- [Input data]
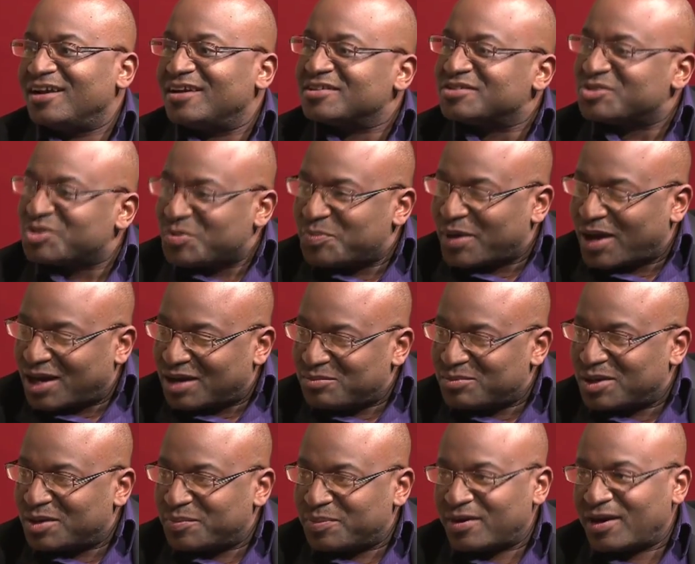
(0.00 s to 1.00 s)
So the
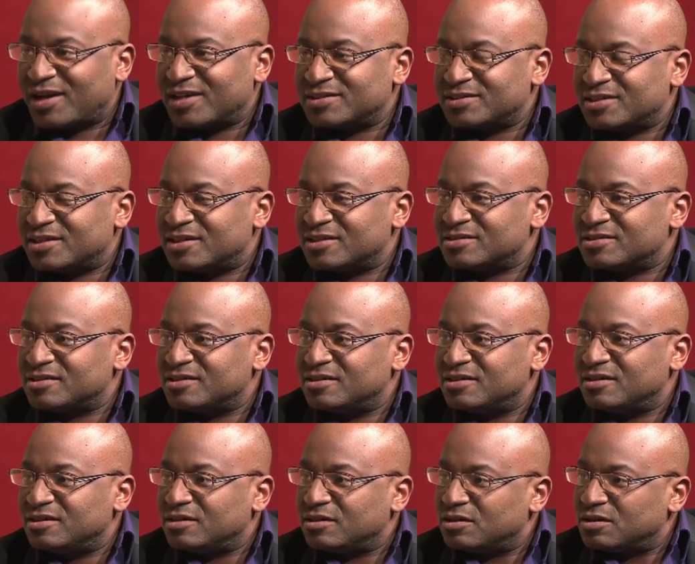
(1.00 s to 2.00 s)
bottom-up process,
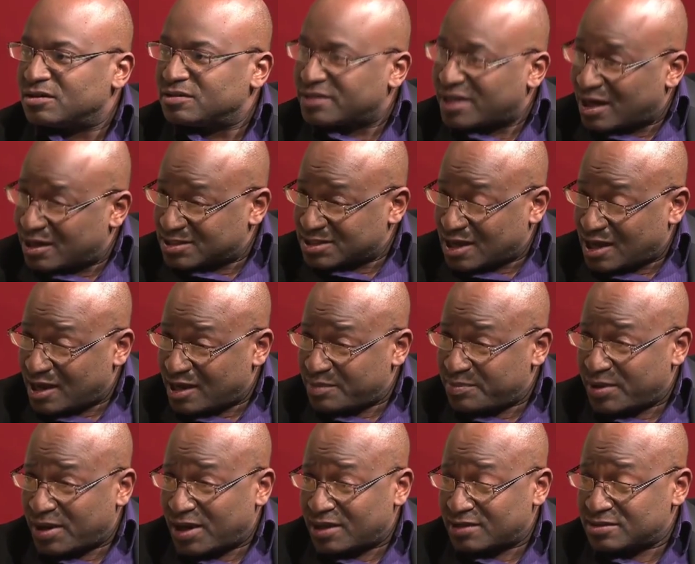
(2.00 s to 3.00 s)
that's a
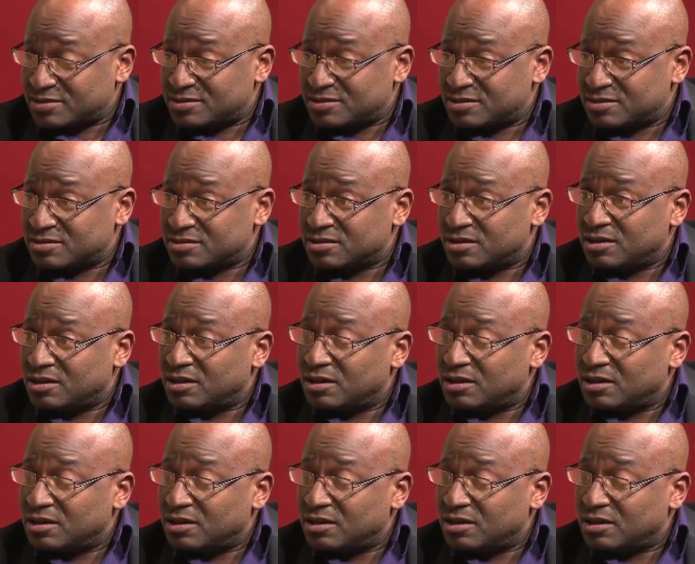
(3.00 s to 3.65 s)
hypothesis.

- [What to work on] The records shown above are to be repeated exactly, with the pictures left out.

- [Output of the task]
(0.00 s to 1.00 s)
So the
(1.00 s to 2.00 s)
bottom-up process,
(2.00 s to 3.00 s)
that's a
(3.00 s to 3.65 s)
hypothesis.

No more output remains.